Why Service?

Participating full-time in a term of service allows you to take your commitment to social justice a step further than volunteering episodically in your community. You work side by side others committed to social or environmental service, people who’ll be a core part of your network for the rest of your life. You’ll learn about your community, the world, and the way things really work.

Service programs exist that work on every issue that the nonprofit sector works on: from teaching in schools with critical needs, to re-building regions destroyed in natural and man-made disasters. From sustaining agriculture to greening the workforce to bringing people out of poverty and homelessness. Service allows you to roll up your sleeves and muddy your own hands through the effort of changing your world.

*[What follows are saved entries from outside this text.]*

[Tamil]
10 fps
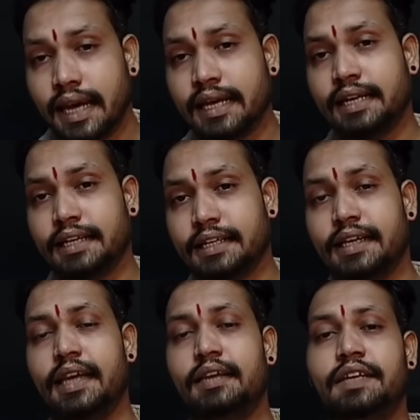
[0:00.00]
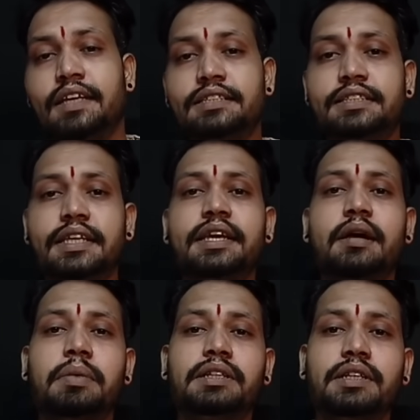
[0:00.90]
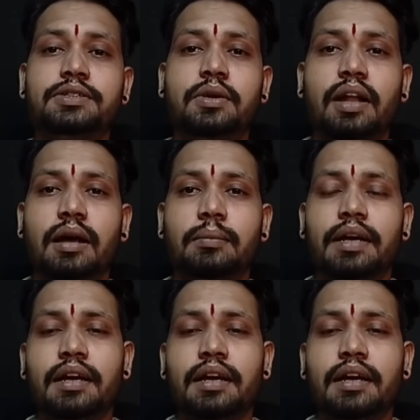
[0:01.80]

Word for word: கேட்ட கேள்விக்கு சரியா பதில் சொல்லாம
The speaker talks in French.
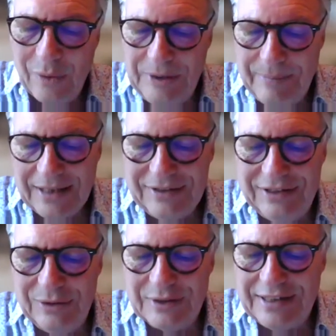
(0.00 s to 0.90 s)
on est
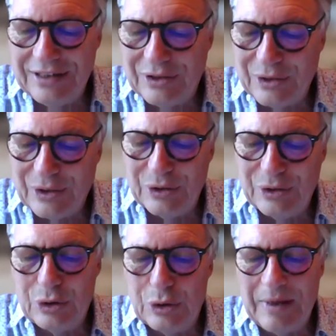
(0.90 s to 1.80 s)
parti de, cette, euh,
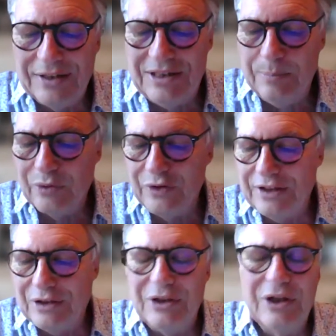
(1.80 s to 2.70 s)
de ce principe
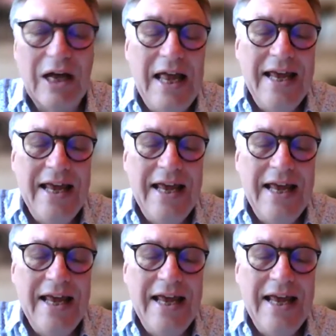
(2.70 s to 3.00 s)
fondateur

Offering yourself up to a commitment of service may bring you closer to fulfilling your mission in life, or at least to figuring out what that mission is. If you are a person of faith, service may be a way you live out your beliefs. In his book Acts of Faith, Eboo Patel recounts his mother’s urging that service is a central aspect of Muslim life. The St. Vincent Pallotti Center described service as a gift, that you make and that you receive. The Jewish tradition teaches about Tikkun Olam, or repairing the world, a deeply-held reason to serve.

Service also gives you an incredible launching-off point for a lifelong social-impact career, and can offer you hands-on experience you need before applying to grad school. This is true for new, mid-career, and retiring professionals.

The beauty of many service corps programs is that they are very effective at both introducing professionals to the sector and getting them the skills they need to succeed there.

With very little full-time work experience, recent college graduates may take on positions in nonprofit organizations, schools, or government agencies with a great deal of responsibility, autonomy, challenge, and opportunities for training and professional growth.

Adults with years of professional experience in the for-profit or other sectors can take on positions in nonprofit and government agencies that immediately utilize their skill sets while working towards a different bottom line.

While service programs aren’t intended as launching places for careers in public service, more programs are developing resources to help their Corps members transition to careers more comfortably.

If a service program you currently serve in, or would like to join in the future, does not have explicit career services, here is hope! Most undergraduate career centers offer counseling to alumni and sometimes even to the local community (sometimes for a fee, so ask up front), so keep them in mind even after you have graduated.

To learn about a range of service corps, check out the right-hand side bar of the blog, where we list programs as we find out about them.

3 thoughts on “Why Service?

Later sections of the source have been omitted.